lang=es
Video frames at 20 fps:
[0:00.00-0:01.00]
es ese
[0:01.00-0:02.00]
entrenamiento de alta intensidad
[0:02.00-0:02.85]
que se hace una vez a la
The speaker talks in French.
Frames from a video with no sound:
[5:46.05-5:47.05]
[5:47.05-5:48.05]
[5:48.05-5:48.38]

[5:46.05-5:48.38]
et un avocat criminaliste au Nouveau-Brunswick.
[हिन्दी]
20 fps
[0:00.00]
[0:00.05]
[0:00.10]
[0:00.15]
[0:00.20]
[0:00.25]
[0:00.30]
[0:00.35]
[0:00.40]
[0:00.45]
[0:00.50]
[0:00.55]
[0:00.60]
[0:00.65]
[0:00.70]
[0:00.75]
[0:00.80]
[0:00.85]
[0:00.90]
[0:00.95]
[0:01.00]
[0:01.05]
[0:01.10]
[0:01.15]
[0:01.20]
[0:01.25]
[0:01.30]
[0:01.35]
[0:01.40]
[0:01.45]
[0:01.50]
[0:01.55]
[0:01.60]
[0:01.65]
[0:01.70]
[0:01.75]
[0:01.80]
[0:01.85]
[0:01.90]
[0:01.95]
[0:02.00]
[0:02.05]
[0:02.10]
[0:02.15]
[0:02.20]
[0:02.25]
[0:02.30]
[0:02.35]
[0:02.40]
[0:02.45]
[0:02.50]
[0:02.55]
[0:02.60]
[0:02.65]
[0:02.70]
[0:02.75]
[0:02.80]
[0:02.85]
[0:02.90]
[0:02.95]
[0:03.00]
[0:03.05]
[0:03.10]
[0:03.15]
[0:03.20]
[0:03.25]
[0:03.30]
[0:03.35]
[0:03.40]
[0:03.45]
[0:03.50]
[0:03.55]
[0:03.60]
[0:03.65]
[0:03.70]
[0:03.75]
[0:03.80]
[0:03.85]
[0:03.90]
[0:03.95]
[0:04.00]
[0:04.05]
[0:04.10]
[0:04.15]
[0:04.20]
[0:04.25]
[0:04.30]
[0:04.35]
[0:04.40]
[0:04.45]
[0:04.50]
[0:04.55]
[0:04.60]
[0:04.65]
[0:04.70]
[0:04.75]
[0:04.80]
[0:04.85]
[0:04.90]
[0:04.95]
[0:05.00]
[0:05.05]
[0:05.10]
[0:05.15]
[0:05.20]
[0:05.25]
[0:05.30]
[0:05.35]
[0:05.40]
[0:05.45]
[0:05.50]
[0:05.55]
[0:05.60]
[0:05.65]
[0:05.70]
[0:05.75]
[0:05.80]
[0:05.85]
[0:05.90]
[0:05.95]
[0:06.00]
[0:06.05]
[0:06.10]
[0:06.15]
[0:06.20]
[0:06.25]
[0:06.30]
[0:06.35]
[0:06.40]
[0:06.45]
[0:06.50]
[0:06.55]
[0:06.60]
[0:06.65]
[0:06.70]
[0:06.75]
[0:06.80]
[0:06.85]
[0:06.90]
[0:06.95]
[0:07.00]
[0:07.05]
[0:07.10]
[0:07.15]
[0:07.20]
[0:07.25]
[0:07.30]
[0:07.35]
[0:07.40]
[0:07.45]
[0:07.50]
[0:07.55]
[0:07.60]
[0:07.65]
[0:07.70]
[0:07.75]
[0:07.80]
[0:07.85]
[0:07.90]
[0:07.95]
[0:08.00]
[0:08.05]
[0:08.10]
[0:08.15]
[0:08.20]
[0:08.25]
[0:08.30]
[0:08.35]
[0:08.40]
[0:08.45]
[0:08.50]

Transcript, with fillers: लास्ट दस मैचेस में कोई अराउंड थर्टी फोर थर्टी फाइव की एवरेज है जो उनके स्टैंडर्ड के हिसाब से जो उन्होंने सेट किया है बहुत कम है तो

EXERCISE AIM — Go through the preceding material and copy each line that has the word "with".

WRITTEN ANSWER —
Frames from a video with no sound:
Transcript, with fillers: लास्ट दस मैचेस में कोई अराउंड थर्टी फोर थर्टी फाइव की एवरेज है जो उनके स्टैंडर्ड के हिसाब से जो उन्होंने सेट किया है बहुत कम है तो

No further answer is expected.